Problem

High quality audio compression has nearly been solved. It's fast, accessible, and straightforward in many frontends (think CD ripping in iTunes). However, it still takes a very long time to encode video. Just the other day, I transcoded a 20-second video clip from WMV to MPEG2. It took nearly two minutes on a single-core machine. Imagine if I were compressing my hours of home videos to stream on the web. Or imagine if Youtube had to transcode that into their own format.

Solution

Distributed media encoding is the answer. Use the MapReduce abstraction provided by Hadoop to spread a desired media encoder (e.g. an MPEG2 encoder) to nodes in the cloud, and spread among them a batch of media files (or just one big file) split into pieces to be encoded individually by Mappers. Reducers reassemble the chunks into the original-length video. This works because encoded segments of video are not dependent on other encodings of the same full clip.

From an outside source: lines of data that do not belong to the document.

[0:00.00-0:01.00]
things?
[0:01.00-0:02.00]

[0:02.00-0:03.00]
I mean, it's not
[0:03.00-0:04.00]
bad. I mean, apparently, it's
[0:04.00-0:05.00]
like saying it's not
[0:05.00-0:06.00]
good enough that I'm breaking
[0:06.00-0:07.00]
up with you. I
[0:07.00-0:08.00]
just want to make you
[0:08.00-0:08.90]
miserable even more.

It is interesting to note that Apple's Compressor, a batch media encoding frontend, does exactly this, but only across machines that have Compressor installed. It would be nice to use the more general MapReduce approach because this can be found in many large data centers already. A Compressor volume license is probably not installed on those computers.

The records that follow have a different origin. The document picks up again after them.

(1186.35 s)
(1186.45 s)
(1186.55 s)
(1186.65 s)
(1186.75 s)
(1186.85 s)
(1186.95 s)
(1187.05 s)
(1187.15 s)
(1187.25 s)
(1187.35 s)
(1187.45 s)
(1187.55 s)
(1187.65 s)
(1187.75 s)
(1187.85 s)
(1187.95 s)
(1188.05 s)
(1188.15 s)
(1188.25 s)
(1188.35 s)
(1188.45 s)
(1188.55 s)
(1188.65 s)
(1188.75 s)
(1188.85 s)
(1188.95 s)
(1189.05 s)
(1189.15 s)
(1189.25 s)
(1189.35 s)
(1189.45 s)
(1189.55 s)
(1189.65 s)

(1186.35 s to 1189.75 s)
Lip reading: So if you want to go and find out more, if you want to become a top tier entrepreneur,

The envisioned product for CSE490H would make it easy to select an encoder, target files, and dispatch them to the Hadoop cluster. It would be even better if the product were a plug-in to an existing frontend, such as Compressor, which provides support for many different encoders and their custom settings already. Rather than recreate their time-tested GUI from scratch, simply patch together the interface so that it works with Hadoop.